# Car Pro Reflect vs. Scholl S40



## chewy_ (Mar 5, 2014)

Spent the most part of yesterday doing up the missus car and polishing with Car Pro Reflect and Scholl S40. Both products really nice,.,but imh.,, the results of Scholl S40 are far superior. A friend and me we both at it polishing with both products and we both agreed that the Scholl S40 was a little bit nicer to use, but most importantly, the end result was superior offering a lot more depth and gloss.


----------



## sm81 (May 14, 2011)

How so nicer to use?


----------



## chewy_ (Mar 5, 2014)

S40 has a longer polishing time, so good for refining the finish. Reflect is more of an easy on easy off product but the results aren't quite as good. No pain no gain as they say!


----------



## sm81 (May 14, 2011)

And Dodo SNMB is how close for them?


----------



## Flakey (May 5, 2013)

In my limited experience, anything is better than Reflect. Sonax perfect Finish, Menzerna SF4500 are both better on darker colors. I think Reflect may excel at bringing out gloss to colors like white & silver. But I haven't used it on those kind of colors as I rarely work on them.


----------



## chewy_ (Mar 5, 2014)

sm81 said:


> And Dodo SNMB is how close for them?


That's a product I haven't used unfortunately. I only own 2 products from Dodo Juice, one of them Supernatural wax that I rate highly, and Lime Prime Lite


----------



## Flakey (May 5, 2013)

sm81 said:


> And Dodo SNMB is how close for them?


It worked fine for me while cleaning the paint on a grey Suzuki. But I think it fills to an extent and I can get better finish and even cut from others.


----------



## Geordieexile (May 21, 2013)

Flakey said:


> In my limited experience, anything is better than Reflect. Sonax perfect Finish, Menzerna SF4500 are both better on darker colors. I think Reflect may excel at bringing out gloss to colors like white & silver. But I haven't used it on those kind of colors as I rarely work on them.


I used it on Renault black to good effect after m205.


----------



## chewy_ (Mar 5, 2014)

Flakey said:


> In my limited experience, anything is better than Reflect. Sonax perfect Finish, Menzerna SF4500 are both better on darker colors. I think Reflect may excel at bringing out gloss to colors like white & silver. But I haven't used it on those kind of colors as I rarely work on them.


This might sound a bit weird, but when I finish my tub of Reflect, I will be tipping my S40 in the Reflect tub instead. I like the very fine tip that you get on the tub of Reflect allowing you to get the exact amount of polish that you want.


----------



## pawlik (May 16, 2011)

chewy_ said:


> Spent the most part of yesterday doing up the missus car and polishing with Car Pro Reflect and Scholl S40. Both products really nice,.,but imh.,, the results of Scholl S40 are far superior. A friend and me we both at it polishing with both products and we both agreed that the Scholl S40 was a little bit nicer to use, but most importantly, the end result was superior offering a lot more depth and gloss.

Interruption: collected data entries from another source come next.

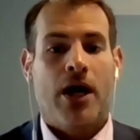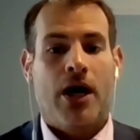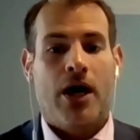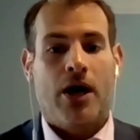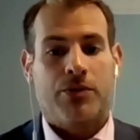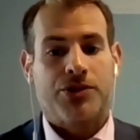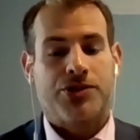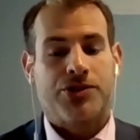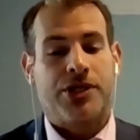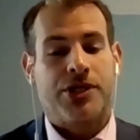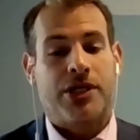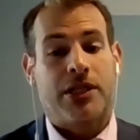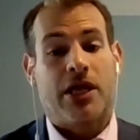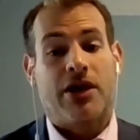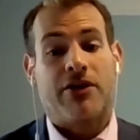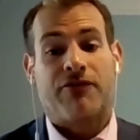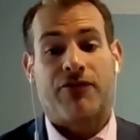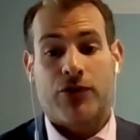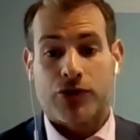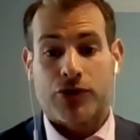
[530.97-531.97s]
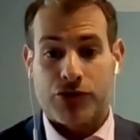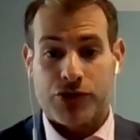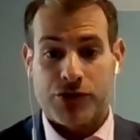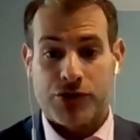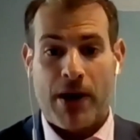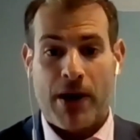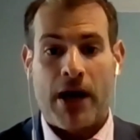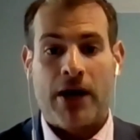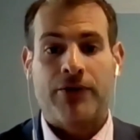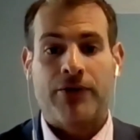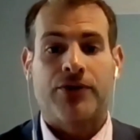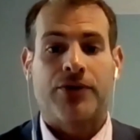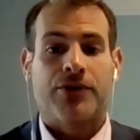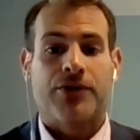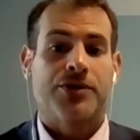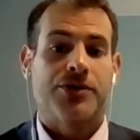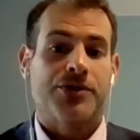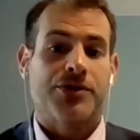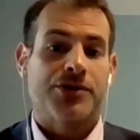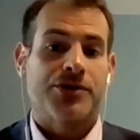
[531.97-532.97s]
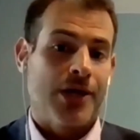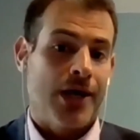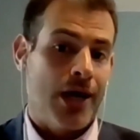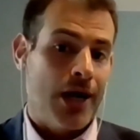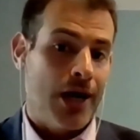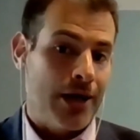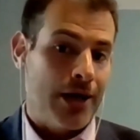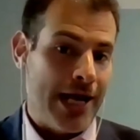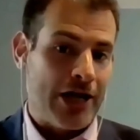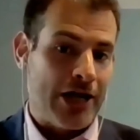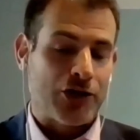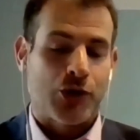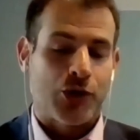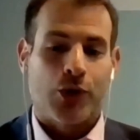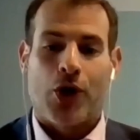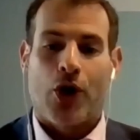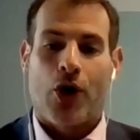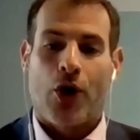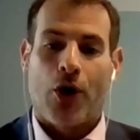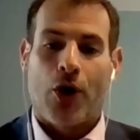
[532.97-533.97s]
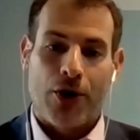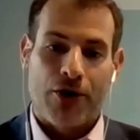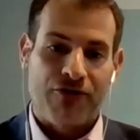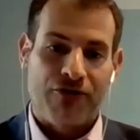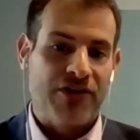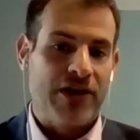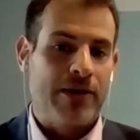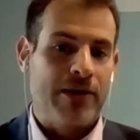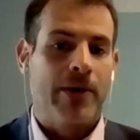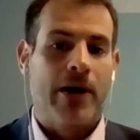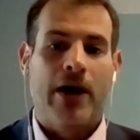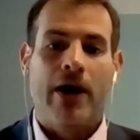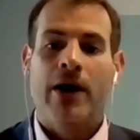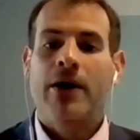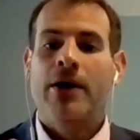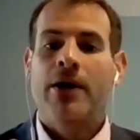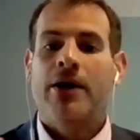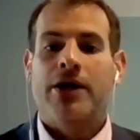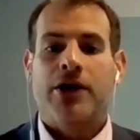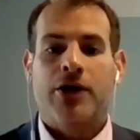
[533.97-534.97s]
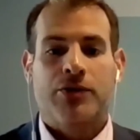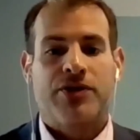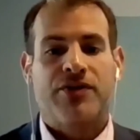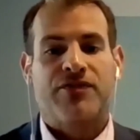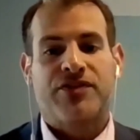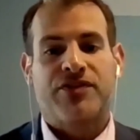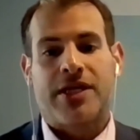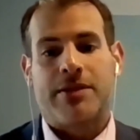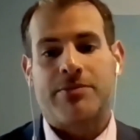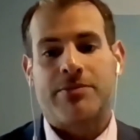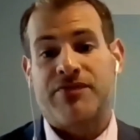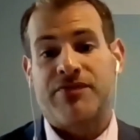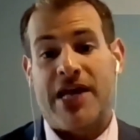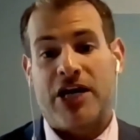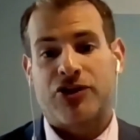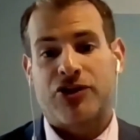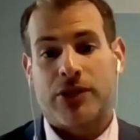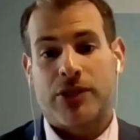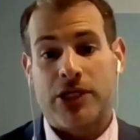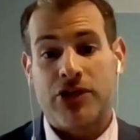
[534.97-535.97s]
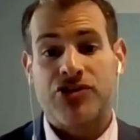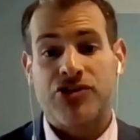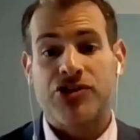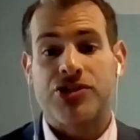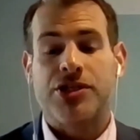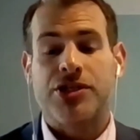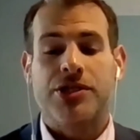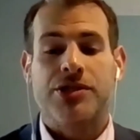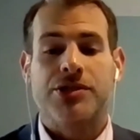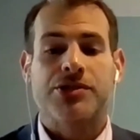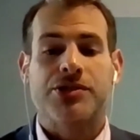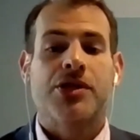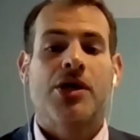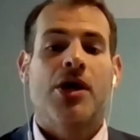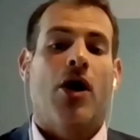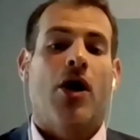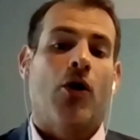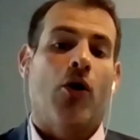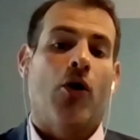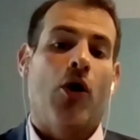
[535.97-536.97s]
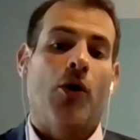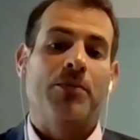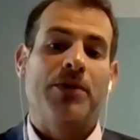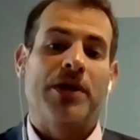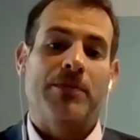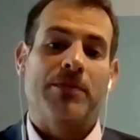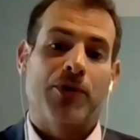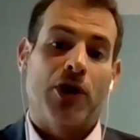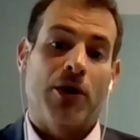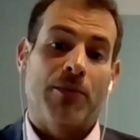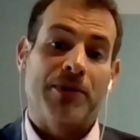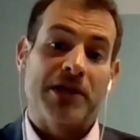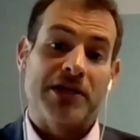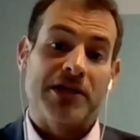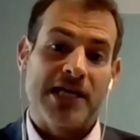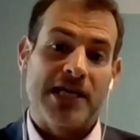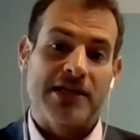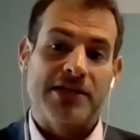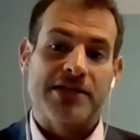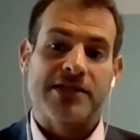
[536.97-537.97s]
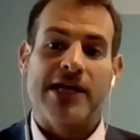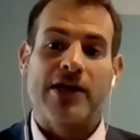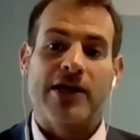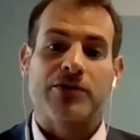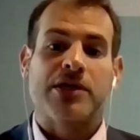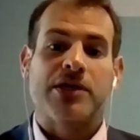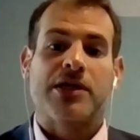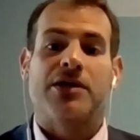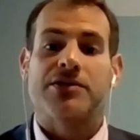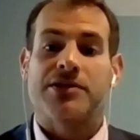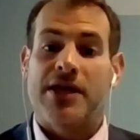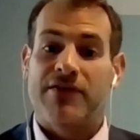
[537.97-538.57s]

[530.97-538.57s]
We're seeing a lot of first responders, National Guard, FEMA, different types of national agencies are all being put up at extended stay hotels.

Did You remove all polishing oils with IPA or similar product?


----------



## chewy_ (Mar 5, 2014)

pawlik said:


> Did You remove all polishing oils with IPA or similar product?


Yes I did. I used IPA to clean everything right up and I was surprised it didn't reduce any of the gloss.

However, next time I use S40 I doubt I'll go with
an IPA as on the scholl website they say it's ok to go straight to LSP http://www.schollconcepts.com/endconsumer/index.php?option=com_content&view=article&id=21&Itemid=25&lang=en



> :: After using S40 Anti-Hologram Polish, the polished area should be sealed with our long-lasting Premium Wax W6+.


----------



## Rascal_69 (Sep 20, 2009)

Flakey said:


> In my limited experience, anything is better than Reflect. Sonax perfect Finish, Menzerna SF4500 are both better on darker colors. I think Reflect may excel at bringing out gloss to colors like white & silver. But I haven't used it on those kind of colors as I rarely work on them.


Really????!

It beats sonax pf and menz 4500 easy to me in terms of finish.

Darker colours you say?


Untitled by arfanrasul, on Flickr


Untitled by arfanrasul, on Flickr


Untitled by arfanrasul, on Flickr


Untitled by arfanrasul, on Flickr

Also finished in reflect


image by arfanrasul, on Flickr


image by arfanrasul, on Flickr


----------



## pawlik (May 16, 2011)

Rascal_69 said:


> Really????!
> 
> It beats sonax pf and menz 4500 easy to me in terms of finish.
> 
> ...


Sorry but any car (even without jeweling process) can looks awesome if pictures was made from proper angle and proper lightning, or weather conditions like you did. Sorry again but I think those pictures have any prove that Reflect is better than S40 or 85RD on black. Experience and technique makes glossiest finish, not only pad & polish combo:thumb:


----------